§ **TRY IT**:
Print each line below verbatim, skipping every picture.

§ **Saved entries**:
....................

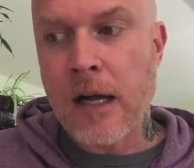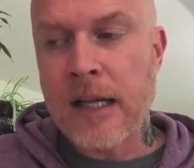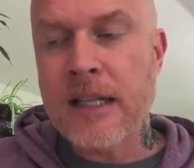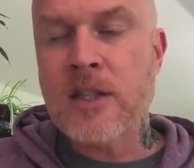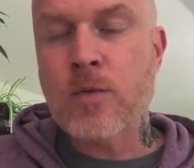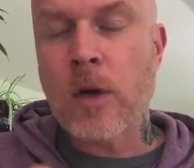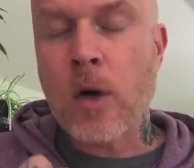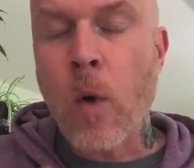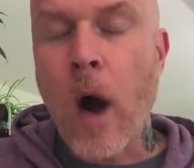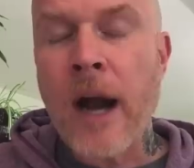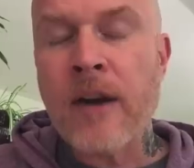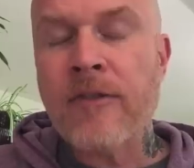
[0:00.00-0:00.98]
it is
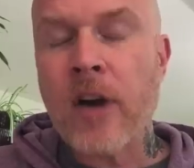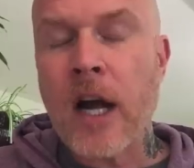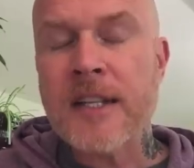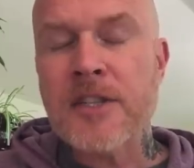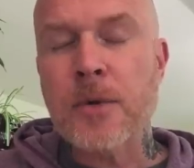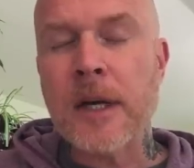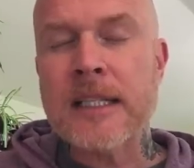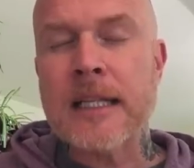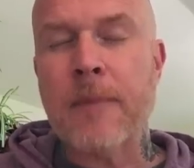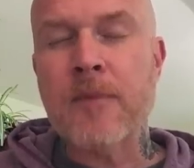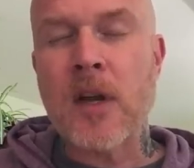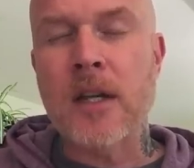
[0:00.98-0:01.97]
required for us to
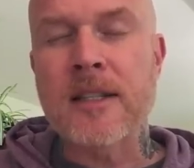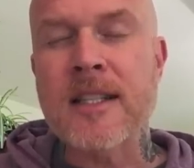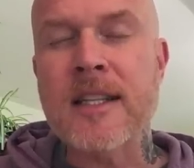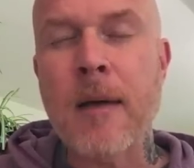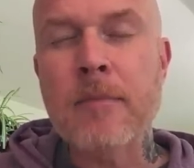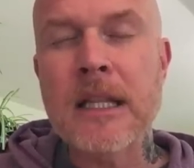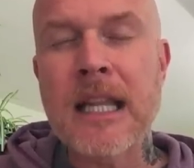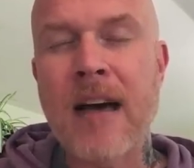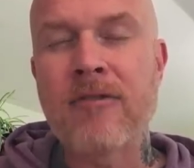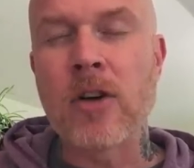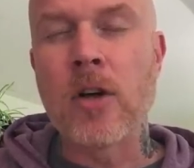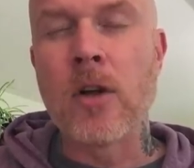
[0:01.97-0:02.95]
accept that on some
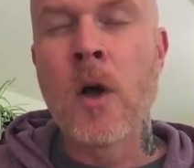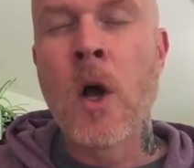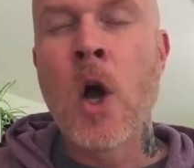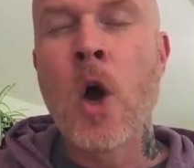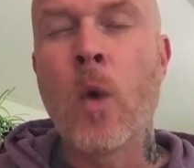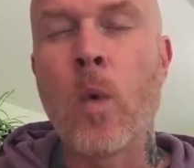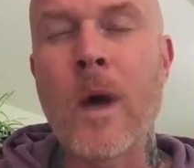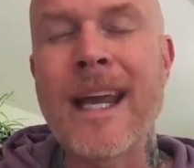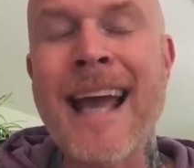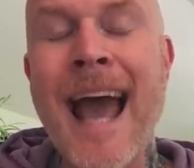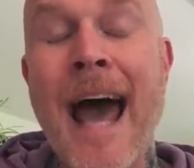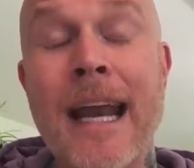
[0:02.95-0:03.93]
level,
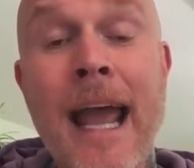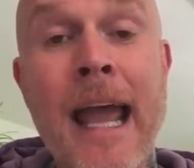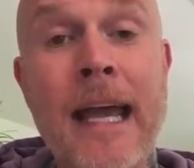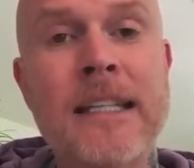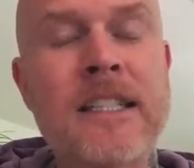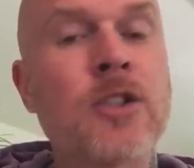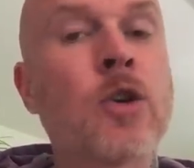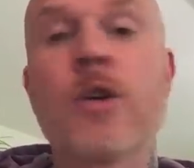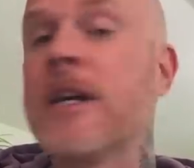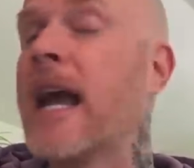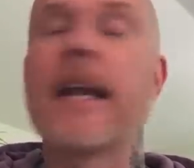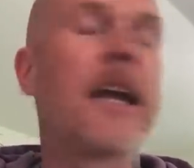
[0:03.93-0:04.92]
we had a hand in
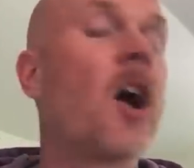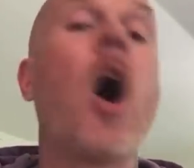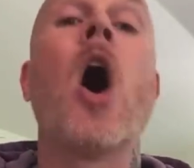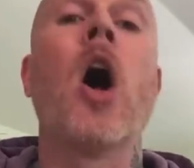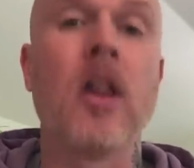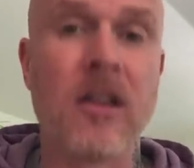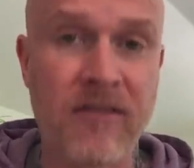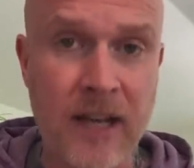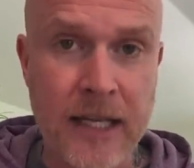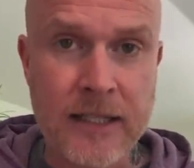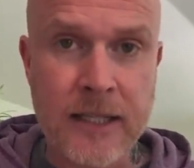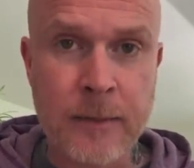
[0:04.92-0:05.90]
creating all of
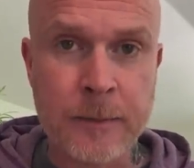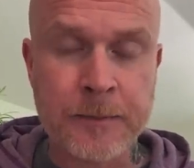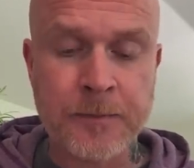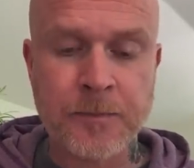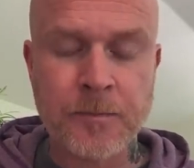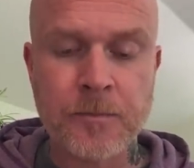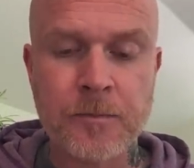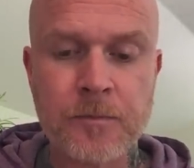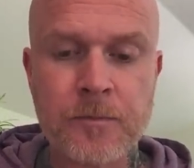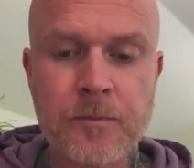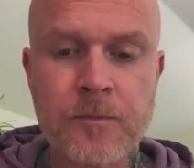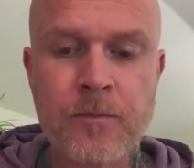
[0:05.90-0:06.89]
it.
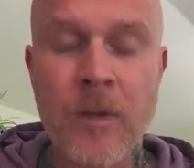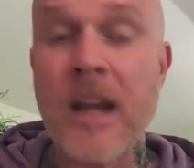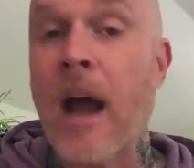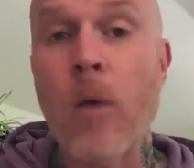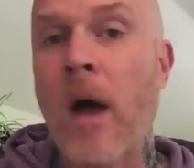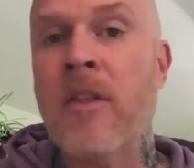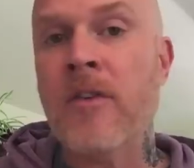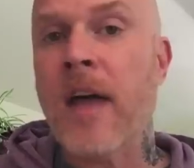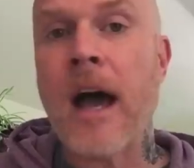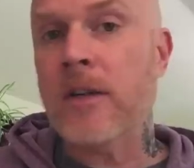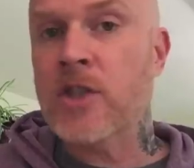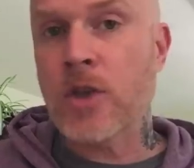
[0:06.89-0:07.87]
Now, whether
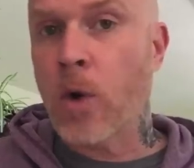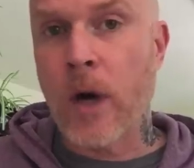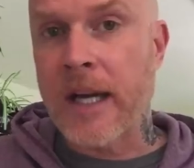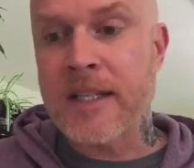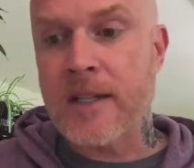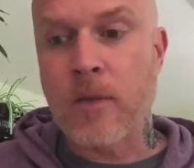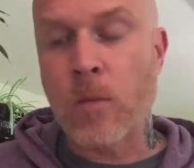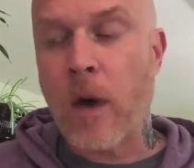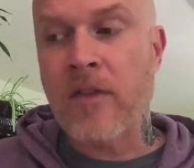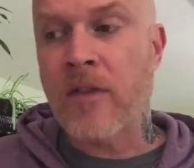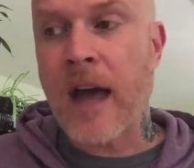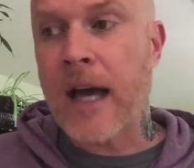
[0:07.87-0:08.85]
that choice and
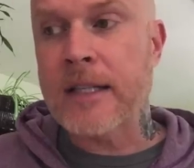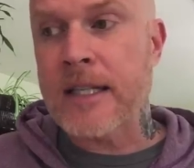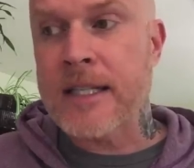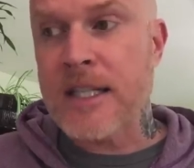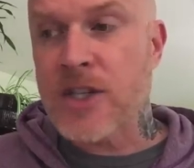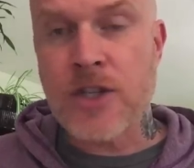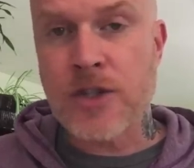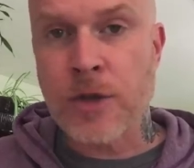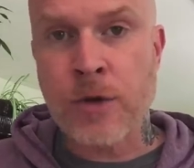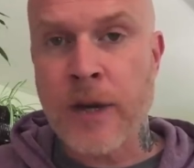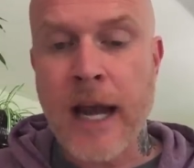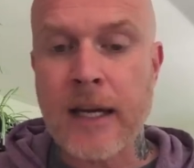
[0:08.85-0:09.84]
whether that decision to
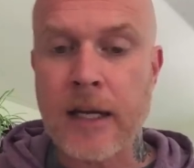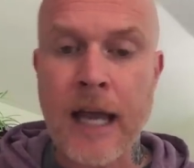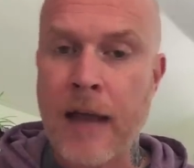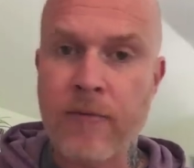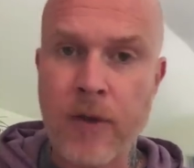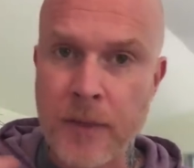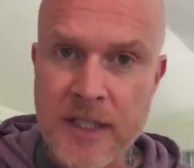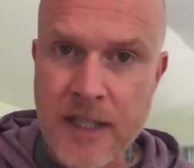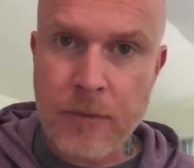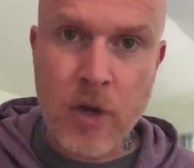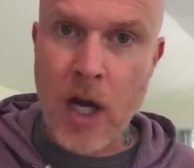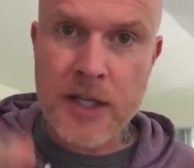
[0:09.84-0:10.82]
create it came from a
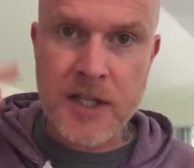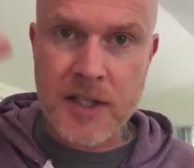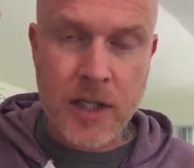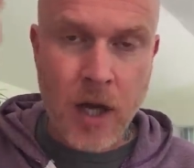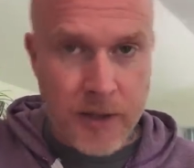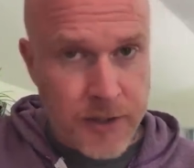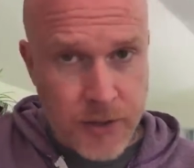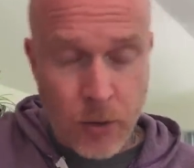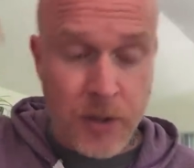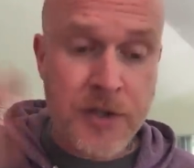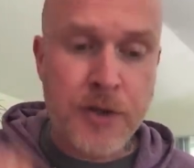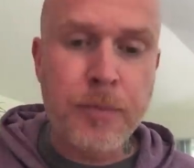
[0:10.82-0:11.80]
subconscious, a conscious,
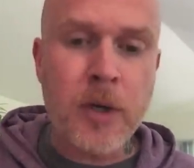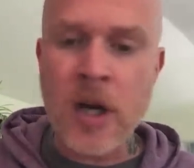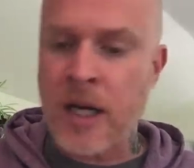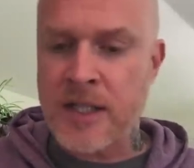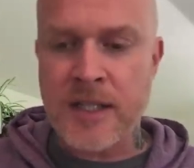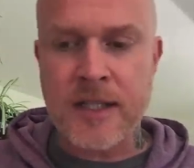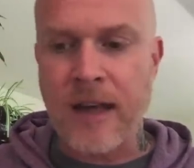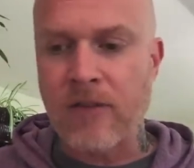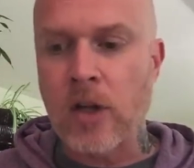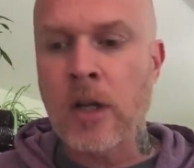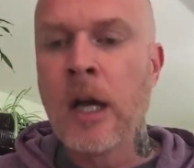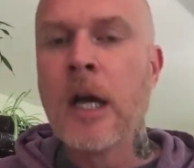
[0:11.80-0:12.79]
or a superconscious
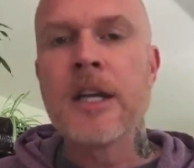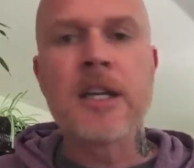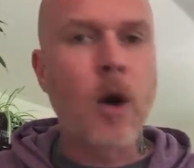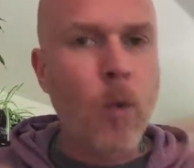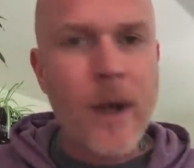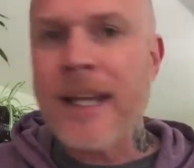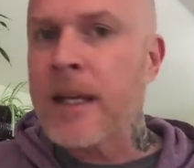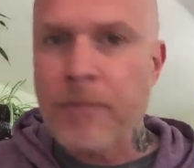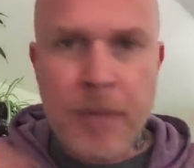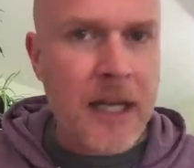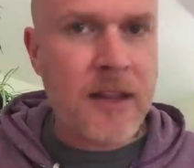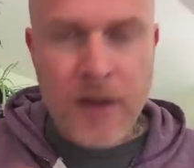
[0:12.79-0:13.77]
level, you know, we can
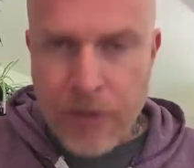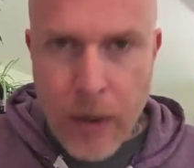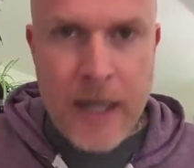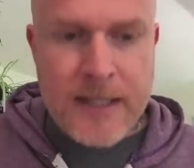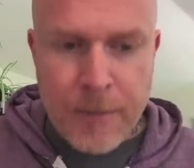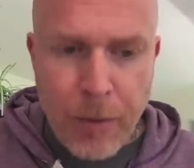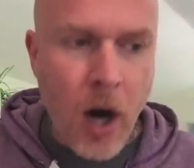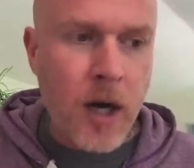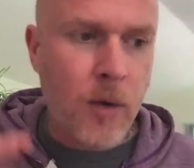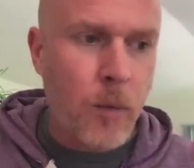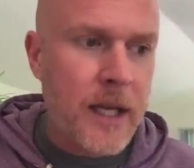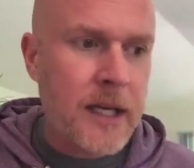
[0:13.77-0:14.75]
pick the threads apart
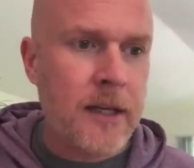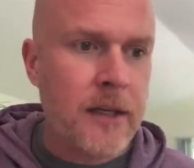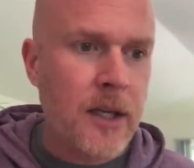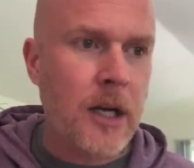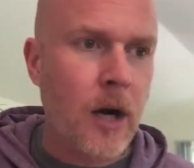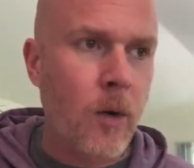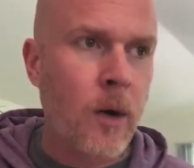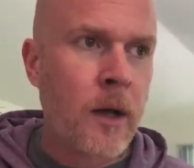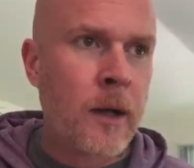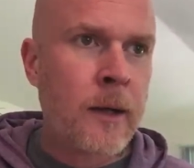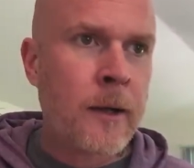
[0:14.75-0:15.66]
and we can, you know,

....................

§ **EXERCISE SOLUTION**:
[0:00.00-0:00.98]
it is
[0:00.98-0:01.97]
required for us to
[0:01.97-0:02.95]
accept that on some
[0:02.95-0:03.93]
level,
[0:03.93-0:04.92]
we had a hand in
[0:04.92-0:05.90]
creating all of
[0:05.90-0:06.89]
it.
[0:06.89-0:07.87]
Now, whether
[0:07.87-0:08.85]
that choice and
[0:08.85-0:09.84]
whether that decision to
[0:09.84-0:10.82]
create it came from a
[0:10.82-0:11.80]
subconscious, a conscious,
[0:11.80-0:12.79]
or a superconscious
[0:12.79-0:13.77]
level, you know, we can
[0:13.77-0:14.75]
pick the threads apart
[0:14.75-0:15.66]
and we can, you know,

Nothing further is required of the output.